After dinner, we cleaned up together, and the awkwardness started to fade. Noah and I ended up sitting in the living room again, and for a few moments, I just stared at the ceiling, letting the quiet of home wash over me. My mom went to her room, and the house felt safe, like a bubble shielding me from the judgment and whispers of the world outside.
“I didn’t mean to make today weird,” I said quietly, more to myself than to Noah.
He looked at me and shook his head. “It’s not weird. Things just… happen. It’s fine.” His words were simple, but they carried a weight that made me feel lighter.
I nodded, taking a deep breath, realizing that maybe the day wasn’t as unbearable as it had felt. Maybe having someone there, someone who didn’t judge or whisper, was enough to make the world feel a little less hostile.
As the evening wore on, I found myself talking more, about school, about the fights, about things I hadn’t even told anyone before. Noah listened, genuinely, and I realized how rare it was to have someone just… listen without turning everything into a lecture or a judgment. It felt good, more than I had expected.

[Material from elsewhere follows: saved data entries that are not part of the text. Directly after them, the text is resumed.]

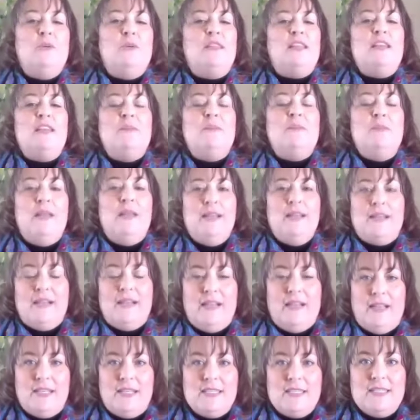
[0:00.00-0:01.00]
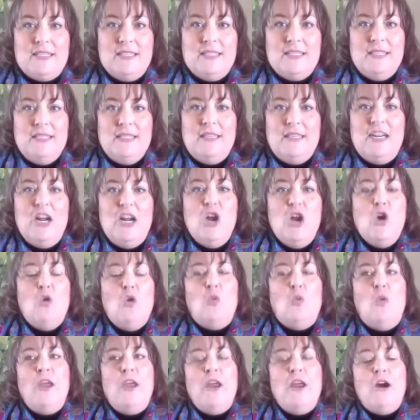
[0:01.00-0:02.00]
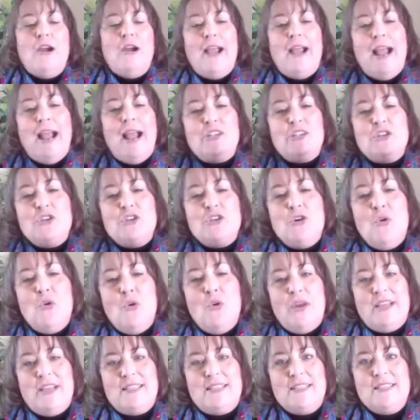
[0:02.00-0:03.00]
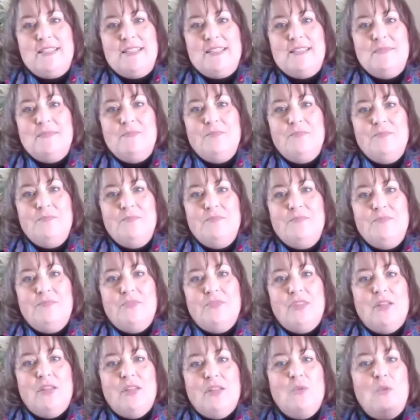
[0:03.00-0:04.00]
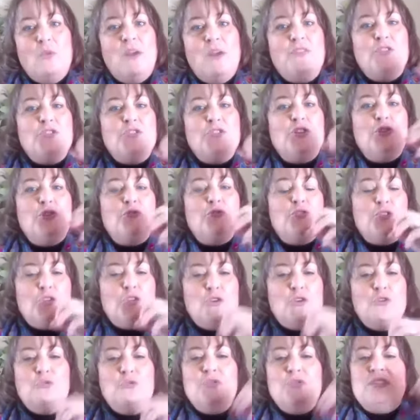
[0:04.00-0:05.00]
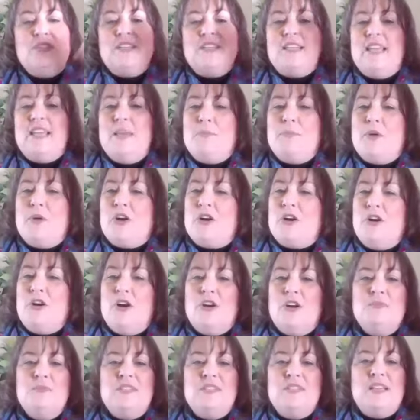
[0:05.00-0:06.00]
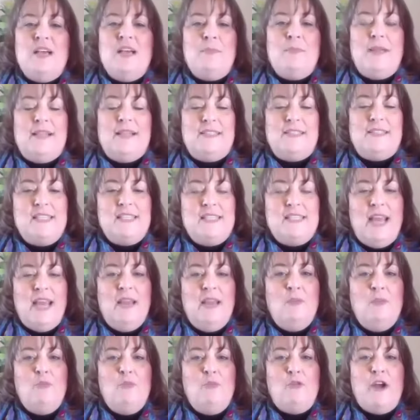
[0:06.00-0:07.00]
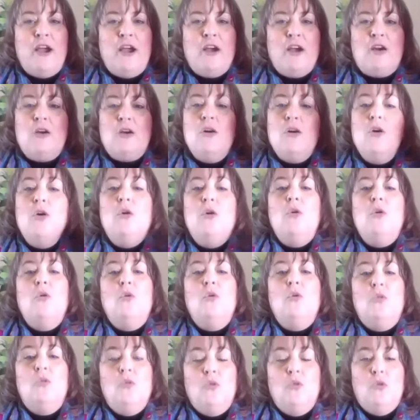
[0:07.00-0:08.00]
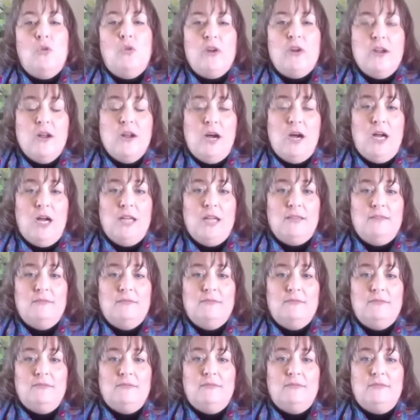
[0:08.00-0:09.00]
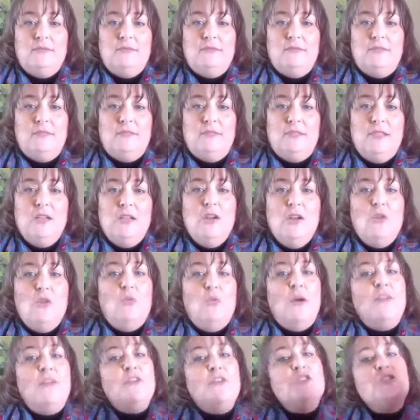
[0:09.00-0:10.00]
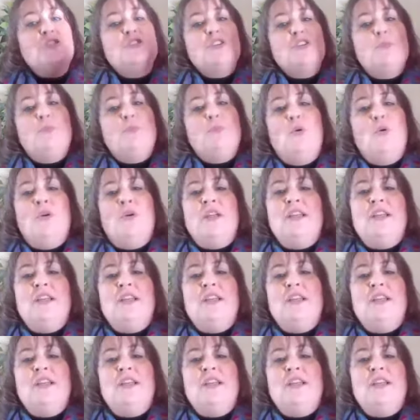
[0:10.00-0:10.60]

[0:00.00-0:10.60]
with the Amalekites, we are at choice whether to choose to keep our arms up and stay in prayer or not. Whether to support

Eventually, it was time for him to leave. I walked him to the door, and for a moment, I hesitated. The thought of returning to the quiet house alone was intimidating, but at the same time, I felt stronger, like I could handle the rest of the day.
“Thanks,” I said simply, and he nodded.
“Anytime,” he said, with that calm smile that somehow made everything feel a little more manageable.
I closed the door behind him and leaned against it, letting out a long breath I didn’t realize I had been holding. The house was quiet again, but it no longer felt oppressive. It felt like a place I could breathe in, a place that could hold me even when the world outside felt impossible.
I walked back to the living room and sank into the couch, my mind racing with thoughts, but this time, they weren’t all bad. I thought about Noah, about the way he had stayed calm, about the way he had listened. I thought about my mom, about the warmth of home, and I realized that even on the worst days, there were still small islands of peace, small pockets of safety, and moments that reminded me I wasn’t completely alone.
And for the first time in what felt like forever, I allowed myself to believe that maybe, just maybe, things could be okay.